Friday, May 8, 2015

Death Penalty Analysis: Introduction

I recently listened to the Intelligence Squared debate on the death penalty. I didn't have a definite opinion on capital punishment before that, but it helped me organize my thoughts. I'm writing this series to help me organize my thoughts further. As per usual, this is not a formal analysis. All my numbers are rough. I'm just seeing if any of these arguments have any chance at all of being valid.

For the purposes of this discussion, I am considering only people who have been convicted of literally the worst imaginable crime; I'd name one, but someone will come up with a worse one, so just use the worst crime you can imagine. If anyone deserves to be executed, it's these people.

I'm also considering that the alternative sentence for these crimes is life in prison, and I'm assuming that it is better for an innocent person to spend life in prison than to be executed.
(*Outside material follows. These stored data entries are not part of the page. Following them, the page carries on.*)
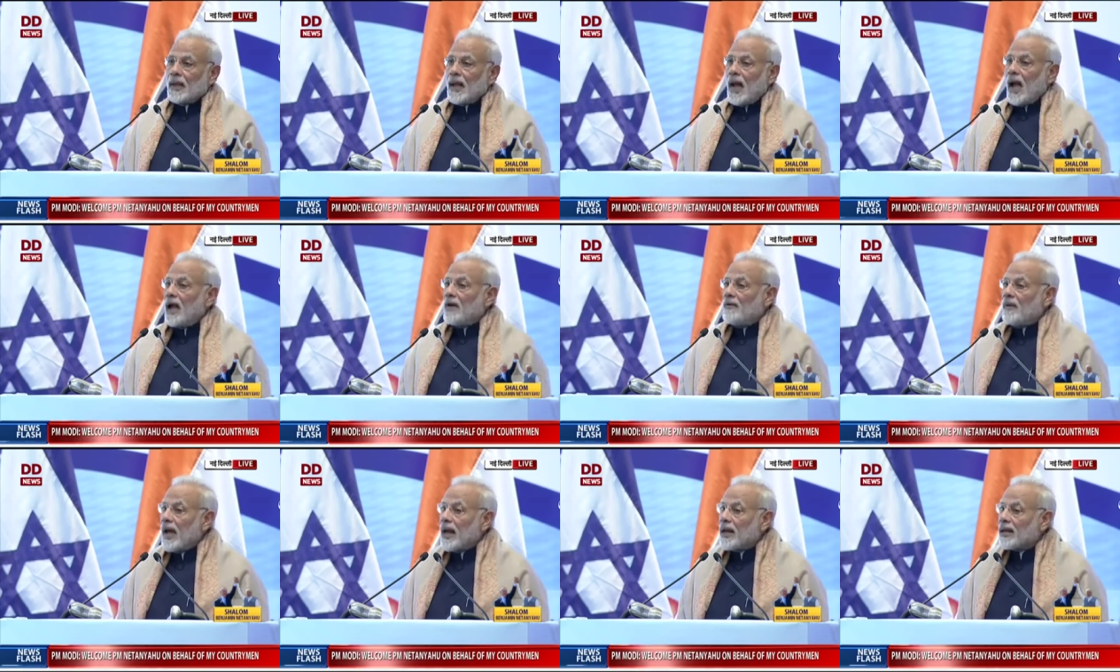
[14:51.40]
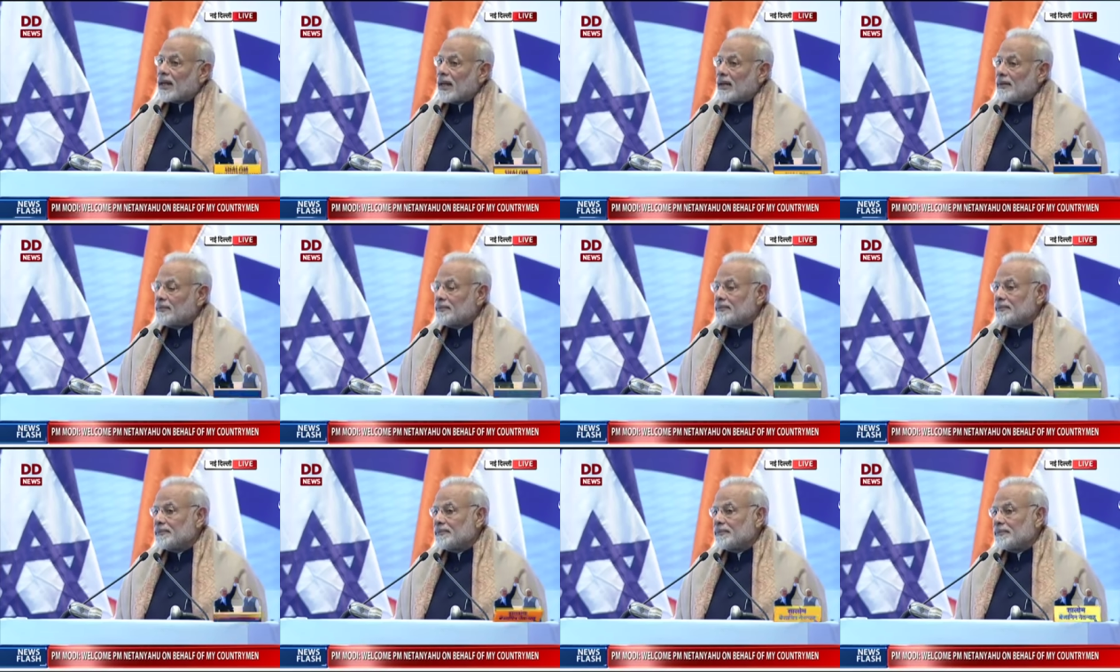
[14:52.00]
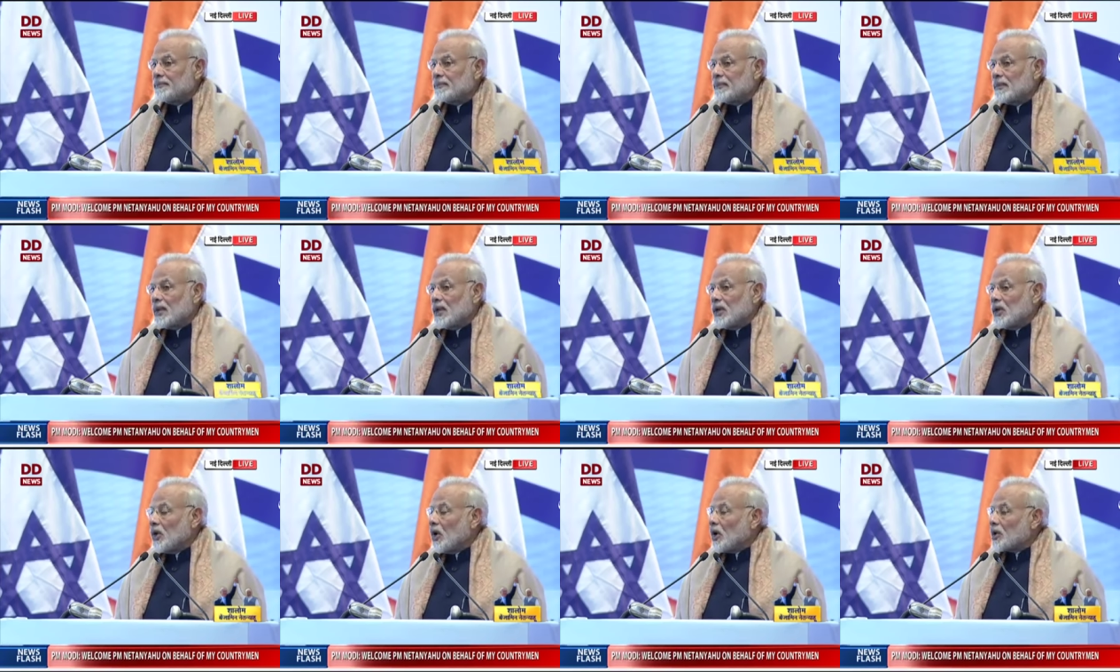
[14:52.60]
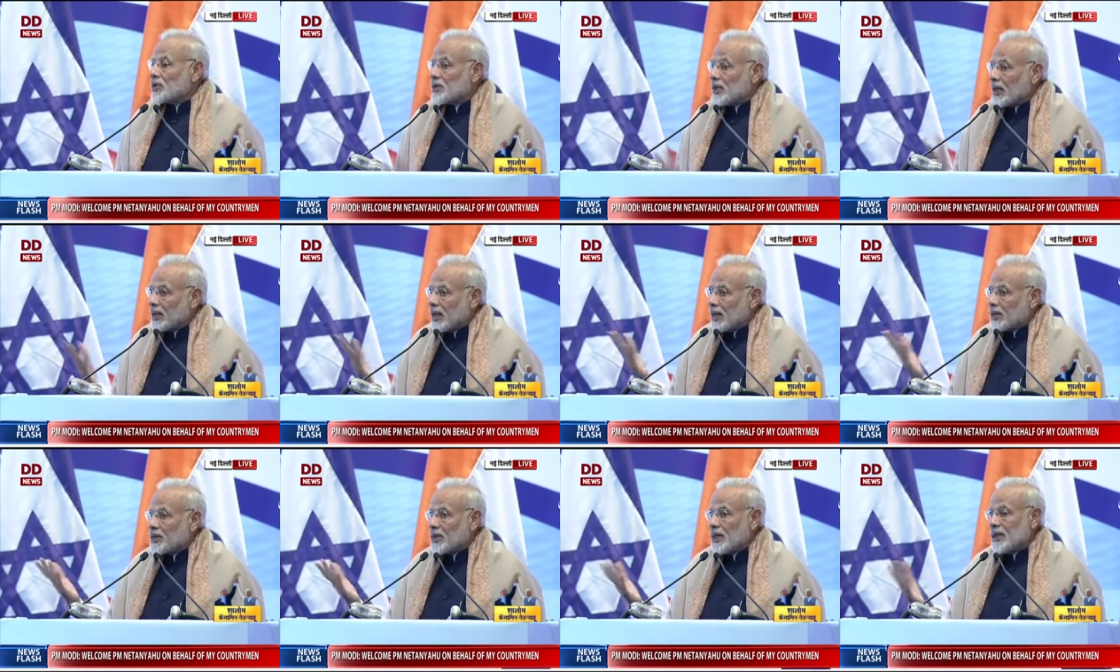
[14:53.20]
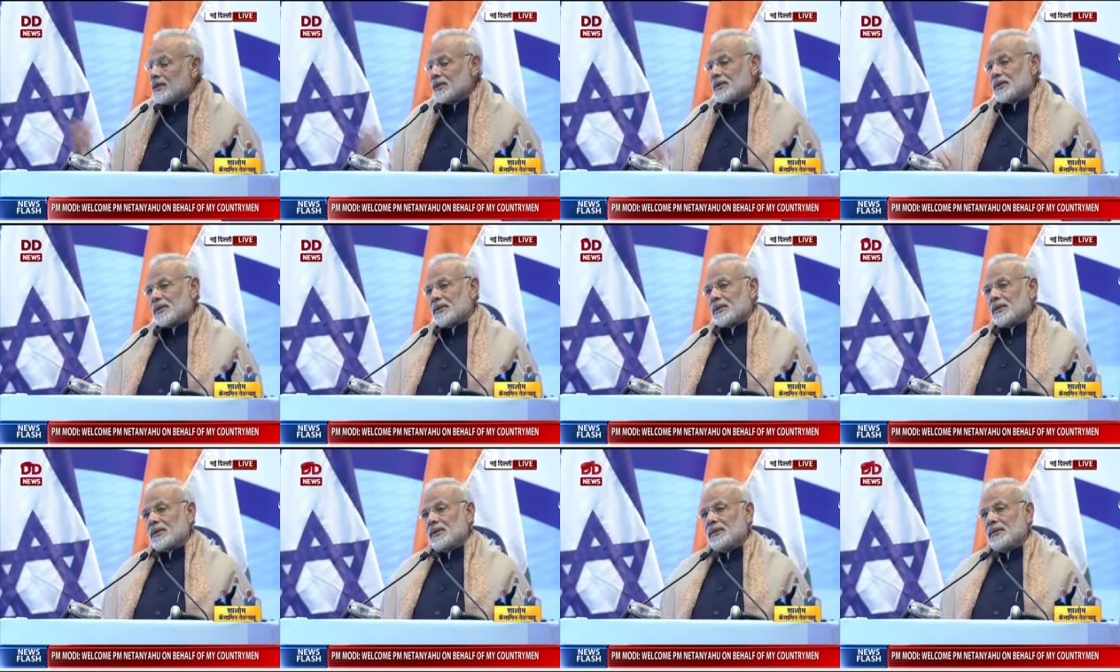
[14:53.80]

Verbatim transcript: I welcome your suggestions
Admittedly that last bit is arguable, but it's the assumption I'm making.

The critical question, the one that determines this entire debate, is this: what are the odds of an innocent person being convicted?
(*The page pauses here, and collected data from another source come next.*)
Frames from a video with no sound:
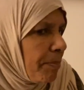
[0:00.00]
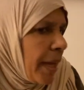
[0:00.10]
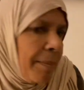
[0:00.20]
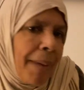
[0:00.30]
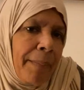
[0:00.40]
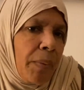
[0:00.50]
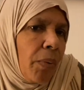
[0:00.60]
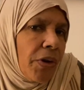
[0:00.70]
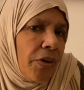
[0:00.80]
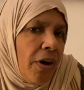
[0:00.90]
It might be
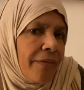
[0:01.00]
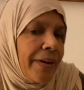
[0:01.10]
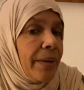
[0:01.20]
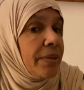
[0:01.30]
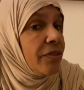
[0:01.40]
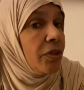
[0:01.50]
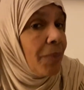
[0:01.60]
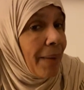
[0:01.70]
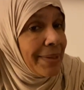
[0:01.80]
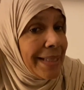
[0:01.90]
1.5 hours, 2
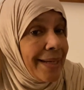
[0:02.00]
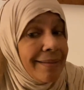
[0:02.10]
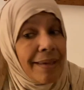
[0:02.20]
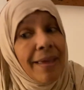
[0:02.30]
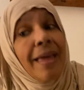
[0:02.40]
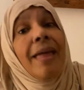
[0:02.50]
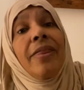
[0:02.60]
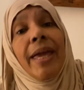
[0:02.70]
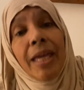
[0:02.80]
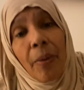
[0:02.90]
hours later,
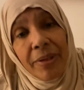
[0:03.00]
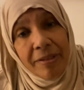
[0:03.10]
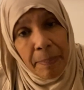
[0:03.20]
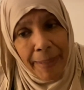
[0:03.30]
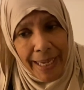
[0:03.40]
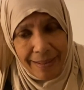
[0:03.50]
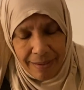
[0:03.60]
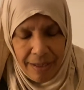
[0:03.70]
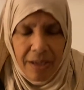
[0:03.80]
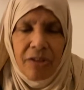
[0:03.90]
they're going to bed.
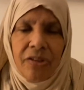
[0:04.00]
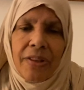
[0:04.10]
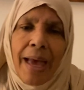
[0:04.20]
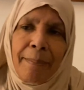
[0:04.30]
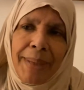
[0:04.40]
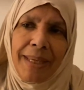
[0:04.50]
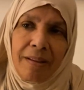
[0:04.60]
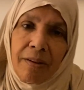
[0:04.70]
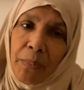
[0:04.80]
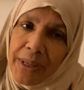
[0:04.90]
So that means
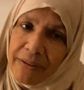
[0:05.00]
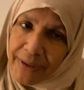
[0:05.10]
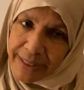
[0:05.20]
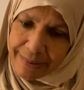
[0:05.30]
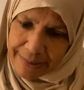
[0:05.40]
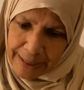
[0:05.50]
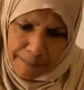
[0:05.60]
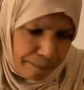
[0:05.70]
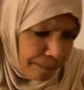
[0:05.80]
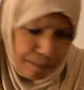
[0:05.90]
that when they've had a sleep,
One study puts that number at 4%. Out of 25 people convicted, one will be innocent. That number is shockingly high. Even if you dispute the actual number (and reasonable people can disagree, especially on capital cases), I don't think anyone would dispute that innocent people are convicted of crimes they didn't commit. If you do so dispute, please consider this list of confirmed wrongful convictions, and this one of wrongful executions. And I'd suggest watching this episode of Brain Games (presently available on Netflix streaming). Any conviction based primarily on eye-witness testimony is inherently suspect.

I've heard four arguments for capital punishment, which I will address independently. All of these are based on a somewhat fictional premise: that sentence is the only variable, and that once sentenced, a prisoner will be executed. In reality, that's not true, but we'll talk about the effects of that difference later. I'm trying to analyze the simple theoretical case before getting to the more complex real one. When we add the complexities back in, we'll see if my arguments change.